The data>
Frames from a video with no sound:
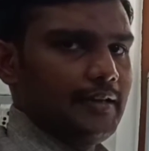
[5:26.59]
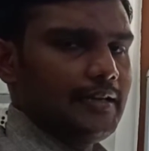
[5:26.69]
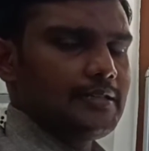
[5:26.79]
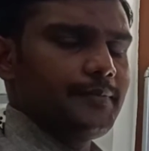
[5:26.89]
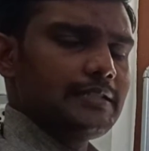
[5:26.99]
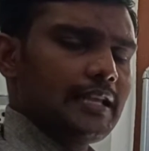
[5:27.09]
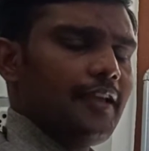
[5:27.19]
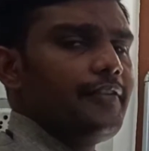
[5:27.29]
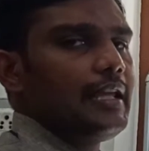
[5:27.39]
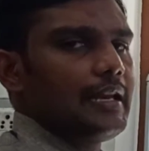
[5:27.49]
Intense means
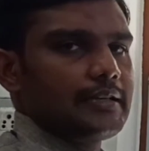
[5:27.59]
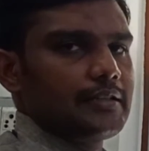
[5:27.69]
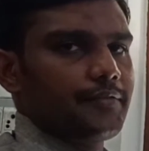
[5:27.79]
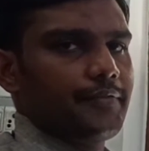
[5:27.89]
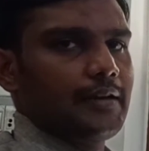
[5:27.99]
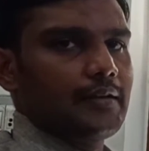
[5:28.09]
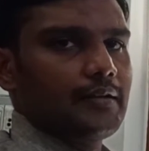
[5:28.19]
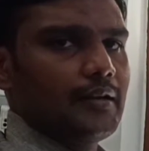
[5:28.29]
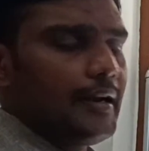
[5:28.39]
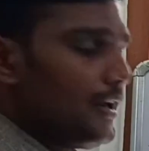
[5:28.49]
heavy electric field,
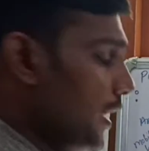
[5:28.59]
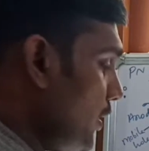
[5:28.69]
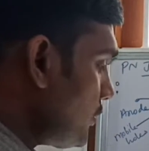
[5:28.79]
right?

About this exercise>
Each record must be repeated exactly, and no picture may be carried over.

Response to this task>
Frames from a video with no sound:
[5:26.59]
[5:26.69]
[5:26.79]
[5:26.89]
[5:26.99]
[5:27.09]
[5:27.19]
[5:27.29]
[5:27.39]
[5:27.49]
Intense means
[5:27.59]
[5:27.69]
[5:27.79]
[5:27.89]
[5:27.99]
[5:28.09]
[5:28.19]
[5:28.29]
[5:28.39]
[5:28.49]
heavy electric field,
[5:28.59]
[5:28.69]
[5:28.79]
right?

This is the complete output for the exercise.